THE INPUT below:

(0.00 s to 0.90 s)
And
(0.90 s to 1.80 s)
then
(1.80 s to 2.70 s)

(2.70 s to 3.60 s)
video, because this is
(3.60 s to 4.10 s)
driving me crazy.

End of THE INPUT.
THE INPUT below:

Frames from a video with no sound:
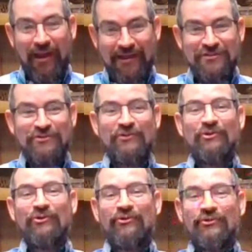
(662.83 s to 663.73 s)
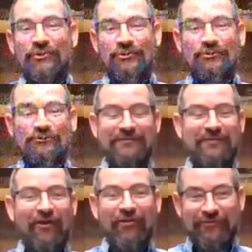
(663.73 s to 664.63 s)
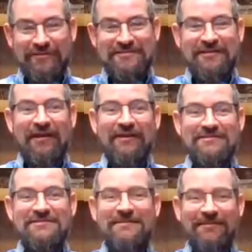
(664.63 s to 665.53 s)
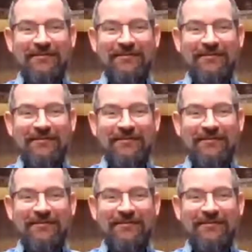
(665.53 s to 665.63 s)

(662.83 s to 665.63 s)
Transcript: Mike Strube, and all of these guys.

End of THE INPUT.
THE INPUT below:

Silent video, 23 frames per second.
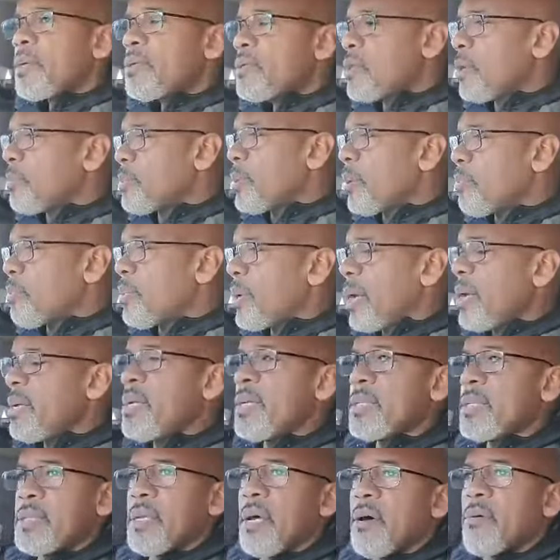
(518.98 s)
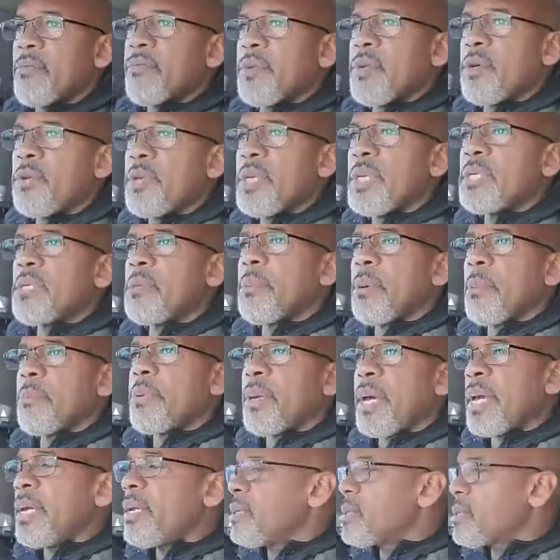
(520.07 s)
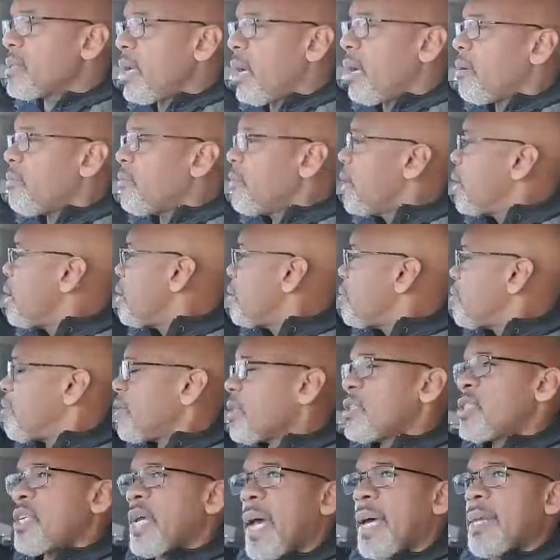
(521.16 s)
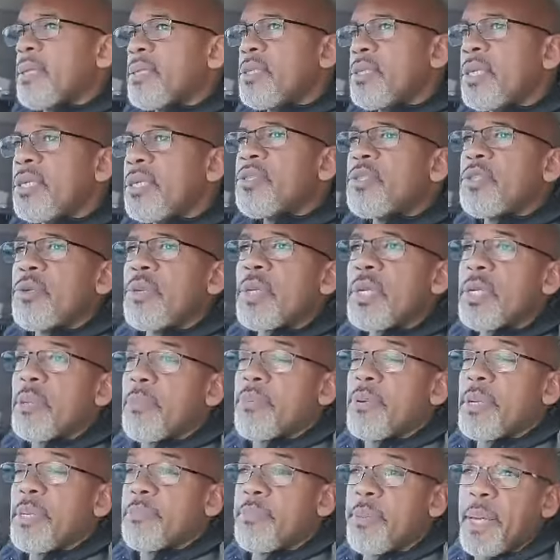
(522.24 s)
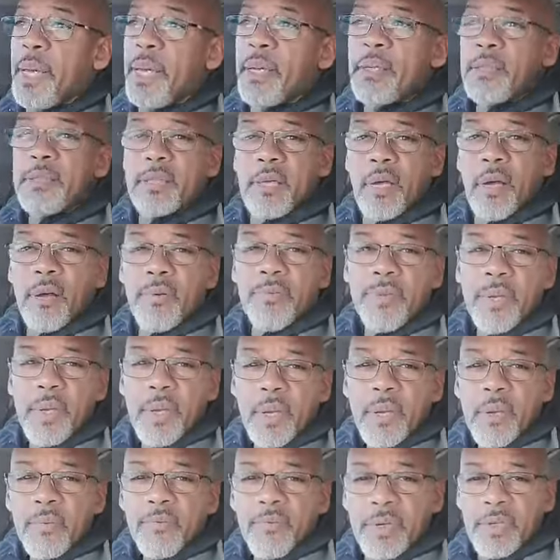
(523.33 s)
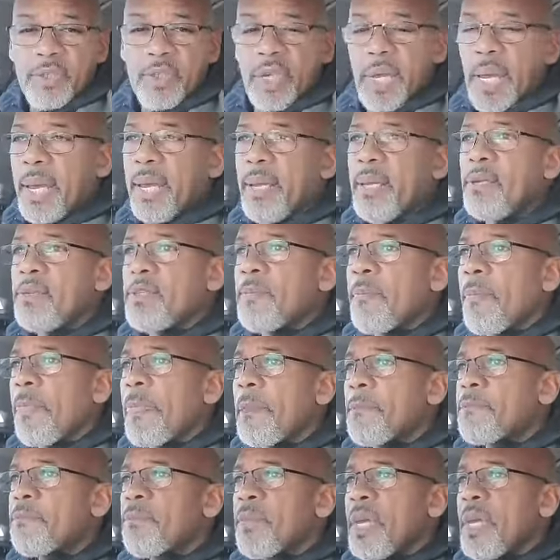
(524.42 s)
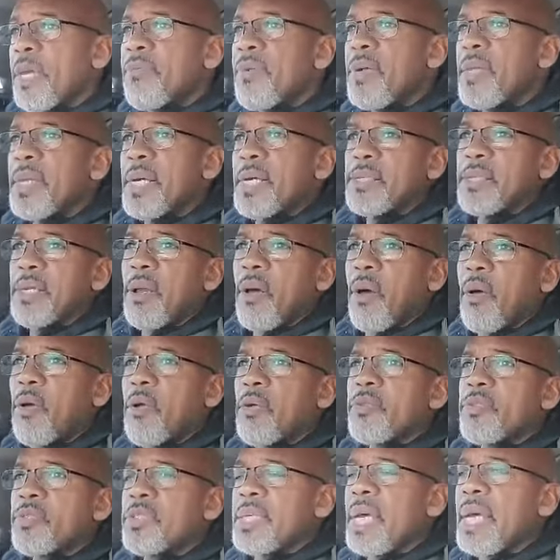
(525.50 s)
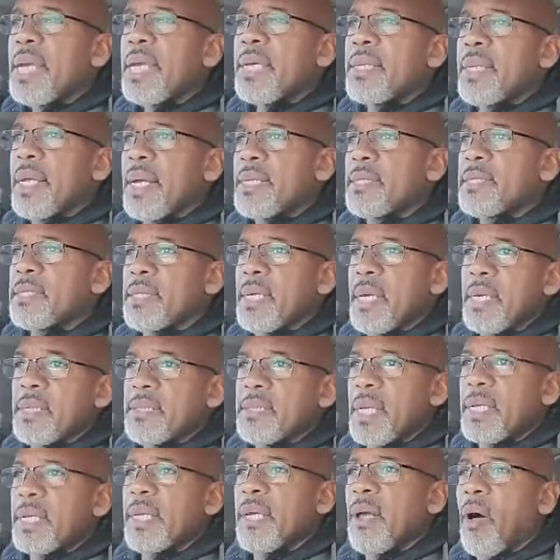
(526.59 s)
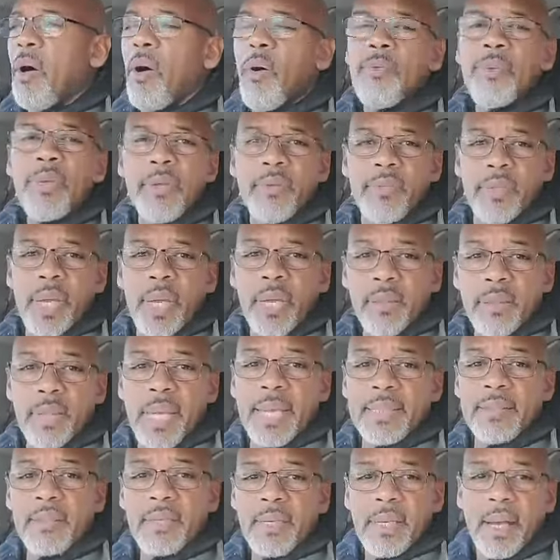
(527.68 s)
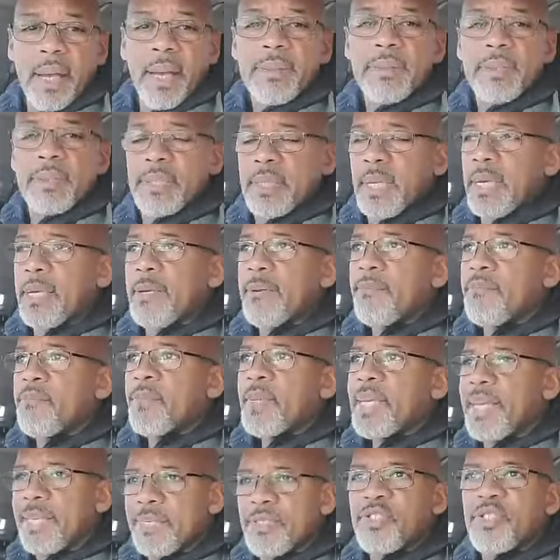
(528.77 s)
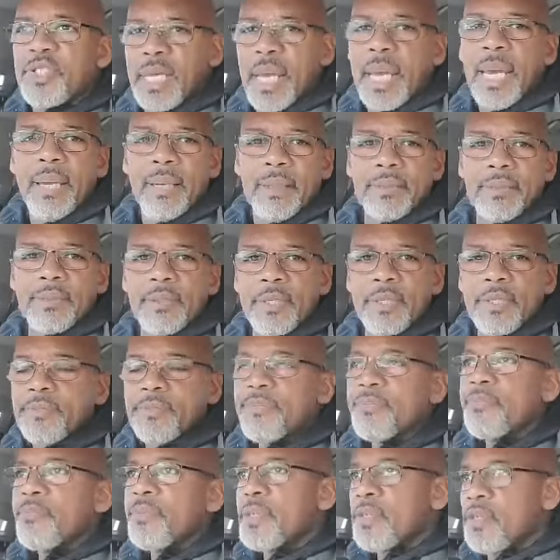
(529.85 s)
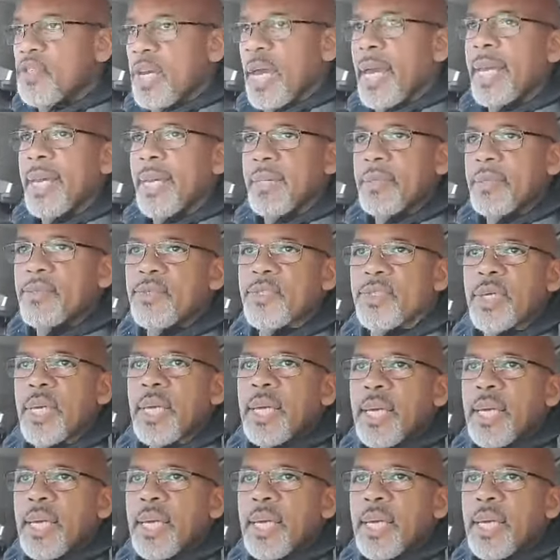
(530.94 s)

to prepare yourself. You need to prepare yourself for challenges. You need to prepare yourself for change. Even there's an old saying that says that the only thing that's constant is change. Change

End of THE INPUT.

From the data above, return only the lines starting at the line that holds "Frames from a" and ending at the line that holds "Transcript: Mike Strube, and", word for word and without pictures.

Frames from a video with no sound:
(662.83 s to 663.73 s)
(663.73 s to 664.63 s)
(664.63 s to 665.53 s)
(665.53 s to 665.63 s)

(662.83 s to 665.63 s)
Transcript: Mike Strube, and all of these guys.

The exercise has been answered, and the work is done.